Glossary

Net Promoter Score in Training

DEFINITION

Adopted by most Fortune 1000 companies, Net Promoter Score gauges the loyalty of a business’s consumer base. Fred Reichheld originally introduced the concept in a 2003 copy of the Harvard Business Review.

The “consumer base” could be anything from actual clients to partnering businesses. It can even encompass the company’s own employees in the case of corporate training. In fact, the employee net promoter score is not an uncommon metric to help improve workplace courses.

What Is NPS?

If you’ve ever taken a customer survey from a company with which you interact, you’ve probably seen one question more often than others: “How likely are you to recommend us to a friend or colleague?”

There’s a reason why this question is so prevalent in these surveys, and the answer lies in a metric known as the Net Promoter Score (NPS). Let’s talk about this universal business measurement and how you can take advantage of it as a business owner or manager.

 

How Do You Measure It?

Obtaining NPS is easy: just offer a survey to your customers with the question, “How likely are you to recommend our service or product to a friend?” Participants can answer on a scale of 1 to 10.

Once you receive the answers, count the number of users who choose relatively low figures. This group is known as the detractors. Participants with high responses are known as promoters. Those in between can be considered “passive” respondents.

Promoters are loyal to your business and will likely help you with word-of-mouth advertising in the future. Detractors, on the other hand, will probably share their negative views with others. The percentage of promoters minus the percentage of detractors results in your Net Promoter Score.

Companies use NPS to improve their own services, products, and training. Many industries rely on it to measure customer satisfaction and the progress of the business, both of which have an impact on your revenue and ability to gain more clients. Others use the Net Promoter Score as a training benchmark.

NPS and Business Training

If you ask this question after an in-house or virtual training course, you can easily see which classes, lessons, or instructors are generating the most detractors or promoters. Using the Net Promoter Score for training evaluation is a popular approach for this reason.

Professional coursework is incredibly complex, with different topics, groups, instructors, and classes to manage. How can you tell whether your company’s consumer education is really doing the trick? Surface-level feedback can only take you so far, so consider measuring Net Promoter Score in customer education.

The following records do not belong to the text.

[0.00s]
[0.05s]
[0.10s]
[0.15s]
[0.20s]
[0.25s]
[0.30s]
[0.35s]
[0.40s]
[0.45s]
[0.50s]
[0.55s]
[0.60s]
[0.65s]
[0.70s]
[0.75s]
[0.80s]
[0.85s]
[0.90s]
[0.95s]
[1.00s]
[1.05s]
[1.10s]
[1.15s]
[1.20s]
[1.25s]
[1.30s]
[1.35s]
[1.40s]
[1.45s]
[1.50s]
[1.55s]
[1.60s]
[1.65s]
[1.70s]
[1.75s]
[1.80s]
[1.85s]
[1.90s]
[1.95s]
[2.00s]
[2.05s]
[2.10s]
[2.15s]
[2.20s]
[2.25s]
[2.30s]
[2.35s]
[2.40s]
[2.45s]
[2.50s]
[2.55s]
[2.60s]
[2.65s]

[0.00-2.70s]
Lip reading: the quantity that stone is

As a Net Promoter Score example, IBM once used NPS to improve its own courses. The tech giant found that certain instructors resulted in low NPS figures when they surveyed participants afterward. They also discovered that an eBook format in use was not popular with the users.

The Benefits of NPS

Net Promoter Score is almost universally recognized among large companies for a reason. It’s an easy question to ask and a quick way to gain actionable feedback to improve your bottom line.

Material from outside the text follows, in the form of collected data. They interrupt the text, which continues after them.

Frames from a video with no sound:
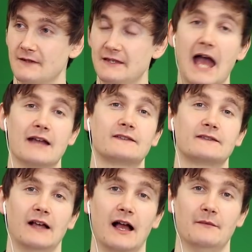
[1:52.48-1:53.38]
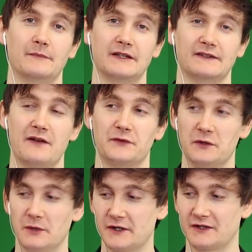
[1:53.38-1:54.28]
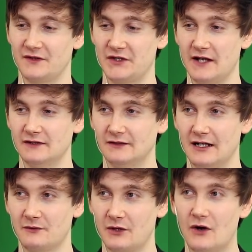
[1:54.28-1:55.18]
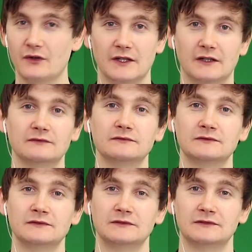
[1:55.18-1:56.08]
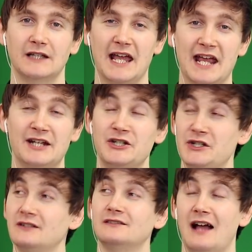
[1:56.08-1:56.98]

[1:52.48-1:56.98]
Yes, because everyone who works on the channel, like, we're all young-ish.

Plus, because it’s a global standard, NPS can let you compare your performance with other organizations in your industry. You have an opportunity to ask follow-up questions as well. What can you do to turn Passive responders into Promoters?

The Limitations

As useful as the metric is, NPS only gives you a broad idea of what responders think of your company. For instance, a detractor might provide a low rating because of a specific aspect of your product or service. Getting useful information from NPS usually involves further investigation into why a client answered the way he or she did.